Concat-ID: Towards Universal Identity-Preserving Video Synthesis
Yong Zhong, Zhuoyi Yang, Jiayan Teng, Xiaotao Gu, Chongxuan Li
2025-03-19
Summary
This paper is about a new AI system called Concat-ID that can create videos of people while making sure they look like the same person throughout the video, even if you change things like their expression or background.
What's the problem?
It's hard to create AI-generated videos where the person's identity stays consistent, especially when you want to edit the video or put the person in different situations.
What's the solution?
Concat-ID uses a special technique to extract key features from images of the person and then combines those features with the video creation process.
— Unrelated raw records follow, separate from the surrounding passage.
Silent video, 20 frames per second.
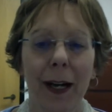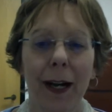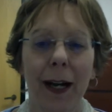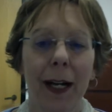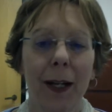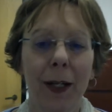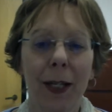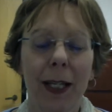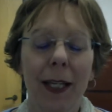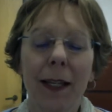
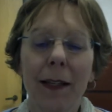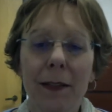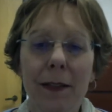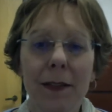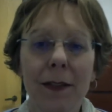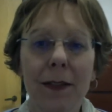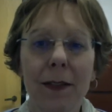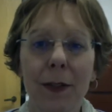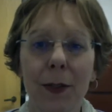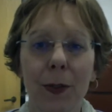I can't
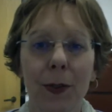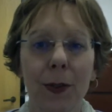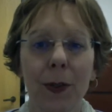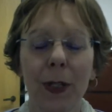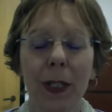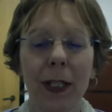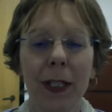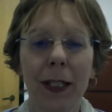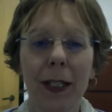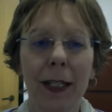see you
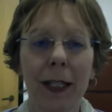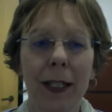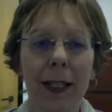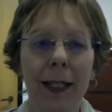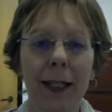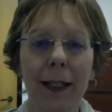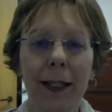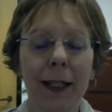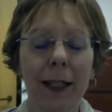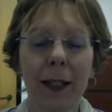and I
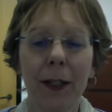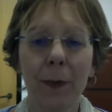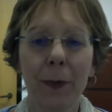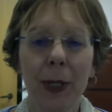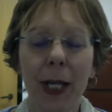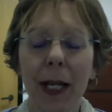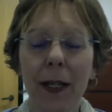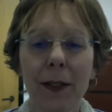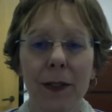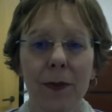can't get any
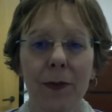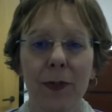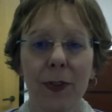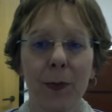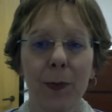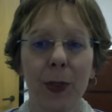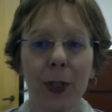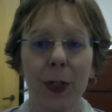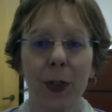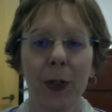reaction
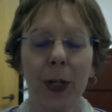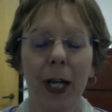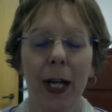from you.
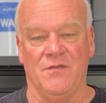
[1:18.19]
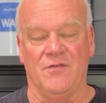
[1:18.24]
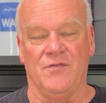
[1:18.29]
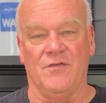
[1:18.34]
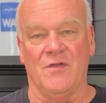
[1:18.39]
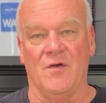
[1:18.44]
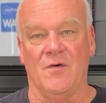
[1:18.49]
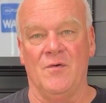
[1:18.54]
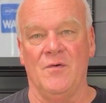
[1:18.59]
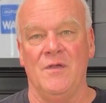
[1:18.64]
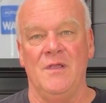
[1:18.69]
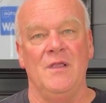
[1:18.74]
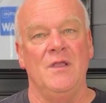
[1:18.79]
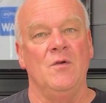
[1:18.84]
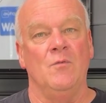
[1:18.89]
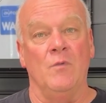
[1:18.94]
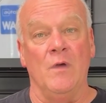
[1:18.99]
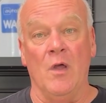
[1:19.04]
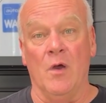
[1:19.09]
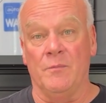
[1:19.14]
So
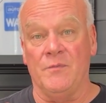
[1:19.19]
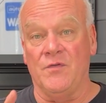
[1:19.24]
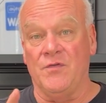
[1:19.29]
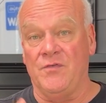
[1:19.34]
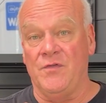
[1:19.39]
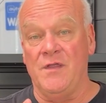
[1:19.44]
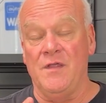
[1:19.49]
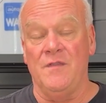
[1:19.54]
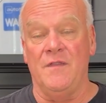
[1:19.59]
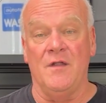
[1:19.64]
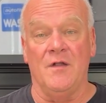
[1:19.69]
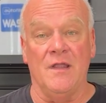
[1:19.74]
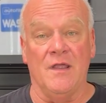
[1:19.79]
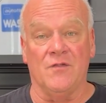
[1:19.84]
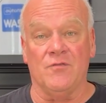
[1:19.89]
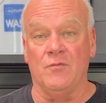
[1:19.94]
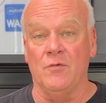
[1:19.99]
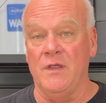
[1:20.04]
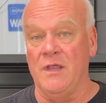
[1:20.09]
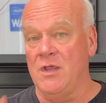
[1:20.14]
we hope to see you there
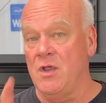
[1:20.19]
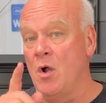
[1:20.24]
next week.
This helps the AI maintain the person's identity while still allowing for changes and edits.
Why it matters?
This work is important because it can be used to create realistic and editable videos of people, which could have applications in areas like virtual try-on, video games, and special effects.
Abstract
We present Concat-ID, a unified framework for identity-preserving video generation. Concat-ID employs Variational Autoencoders to extract image features, which are concatenated with video latents along the sequence dimension, leveraging solely 3D self-attention mechanisms without the need for additional modules. A novel cross-video pairing strategy and a multi-stage training regimen are introduced to balance identity consistency and facial editability while enhancing video naturalness. Extensive experiments demonstrate Concat-ID's superiority over existing methods in both single and multi-identity generation, as well as its seamless scalability to multi-subject scenarios, including virtual try-on and background-controllable generation. Concat-ID establishes a new benchmark for identity-preserving video synthesis, providing a versatile and scalable solution for a wide range of applications.